Mais je m'aime bien mon corps maintenant.
Katasandan
lesbien.canalblog.com

Anonyme a dit…

c'est un très joli témoignage, qui résonne sans doute dans la tête de nombreuses autres femmes. J'ai aussi "meurtri mon corps pour qu'il me soit fidèle" comme tu dis...J'ai, tu as, nous avons, inventé notre genre féminin.... et tu sais quoi ? ben je crois qu'on réussi plutôt bien... Non ?
Bulledimage.

Les gouinettes poltronnes a dit…

Contente les filles que ce texte résonne en vous. Et oui, l'arrivée des règles, surtout à 10 ans (je compatis DWE) quand on est encore une petite fille, ça peut être une épreuve, un cataclysme. Les règles, c'est plein de sentiments paradoxaux, c'est la contrainte, l'absence de contrôle sur son propre corps, le pouvoir de la maternité, la preuve d'une fertilité, d'une jeunesse encore, de possibles... et moi, je vous raconte pas, ça me met dans des états de tristesse et de rage quand elles pointent leur nez, mes menstrues. Y'a un super arcticle la dessus dans Scum Grrl ou les filles avancent l'idée que vu que c'est douloureux et parfois inutile, pourquoi ne pourrait-on pas décider de ne plus avoir nos règles.

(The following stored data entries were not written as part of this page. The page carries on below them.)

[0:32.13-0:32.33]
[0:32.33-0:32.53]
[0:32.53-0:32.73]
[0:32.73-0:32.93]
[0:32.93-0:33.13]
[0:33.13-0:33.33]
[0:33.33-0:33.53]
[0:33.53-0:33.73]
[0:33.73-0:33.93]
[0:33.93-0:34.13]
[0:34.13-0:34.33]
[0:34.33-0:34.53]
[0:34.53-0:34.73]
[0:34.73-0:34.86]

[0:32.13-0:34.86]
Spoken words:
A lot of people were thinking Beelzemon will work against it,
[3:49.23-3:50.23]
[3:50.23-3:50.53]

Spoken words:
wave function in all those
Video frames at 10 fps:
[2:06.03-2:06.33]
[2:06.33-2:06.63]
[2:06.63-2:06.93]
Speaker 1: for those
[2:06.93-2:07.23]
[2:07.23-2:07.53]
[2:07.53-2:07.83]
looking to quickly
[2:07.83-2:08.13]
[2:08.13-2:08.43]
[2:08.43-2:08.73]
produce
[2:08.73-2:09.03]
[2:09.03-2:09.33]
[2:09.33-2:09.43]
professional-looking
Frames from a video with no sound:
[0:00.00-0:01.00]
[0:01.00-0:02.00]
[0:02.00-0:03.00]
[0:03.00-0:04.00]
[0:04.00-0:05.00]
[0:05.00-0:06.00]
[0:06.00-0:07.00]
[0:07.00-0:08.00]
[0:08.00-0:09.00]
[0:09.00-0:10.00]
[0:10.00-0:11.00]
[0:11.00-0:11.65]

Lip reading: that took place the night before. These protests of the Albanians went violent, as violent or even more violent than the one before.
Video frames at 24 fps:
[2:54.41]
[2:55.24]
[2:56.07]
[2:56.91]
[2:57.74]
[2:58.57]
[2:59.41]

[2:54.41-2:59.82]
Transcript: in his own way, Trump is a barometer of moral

Bon après vient le problème des hormones... mais c'est vrai, pourquoi les labos pharmaceutiques ne se st pas penchés sur la question. Peut être parce qu'une femme doit avoir ses règles pour être une "vraie" femme, et qu'elle doit en passer par la souffrance aussi.
Bon je sais ma réponse est longue mais j'ai encore 1 ou 2 trucs à dire. Je pense que beaucoup de femmes savent ce que ça signifie que de se meurtrir, de souffrir, de se priver, de se sacrifier, de s'oublier, de s'écraser, de pas oser... parce que c'est qu'on met dans le crâne des petites filles comme une litanie muette et ancestrale... je sors du ciné et le film que j'ai vu me donne la rage et l'envie de vous appeler "sisters". Je vous aime beautiful ladies !! et oui Ma Marilou je trouve aussi que je suis devenue une chouette meuf, je suis amoureuse, belle dans ses yeux, dans les miens aussi et d'abord... et Libre, je me sens libre. Toi aussi t'es une chouette femme Maryline!!

Butchy Fem

Anonyme a dit…

100% d'accord avec toi au sujet des femmes qui apprennent des l'enfance qu'il faut souffrir et s'écraser... le travail de la gouine pour moi c'est justement des désapprendre ça!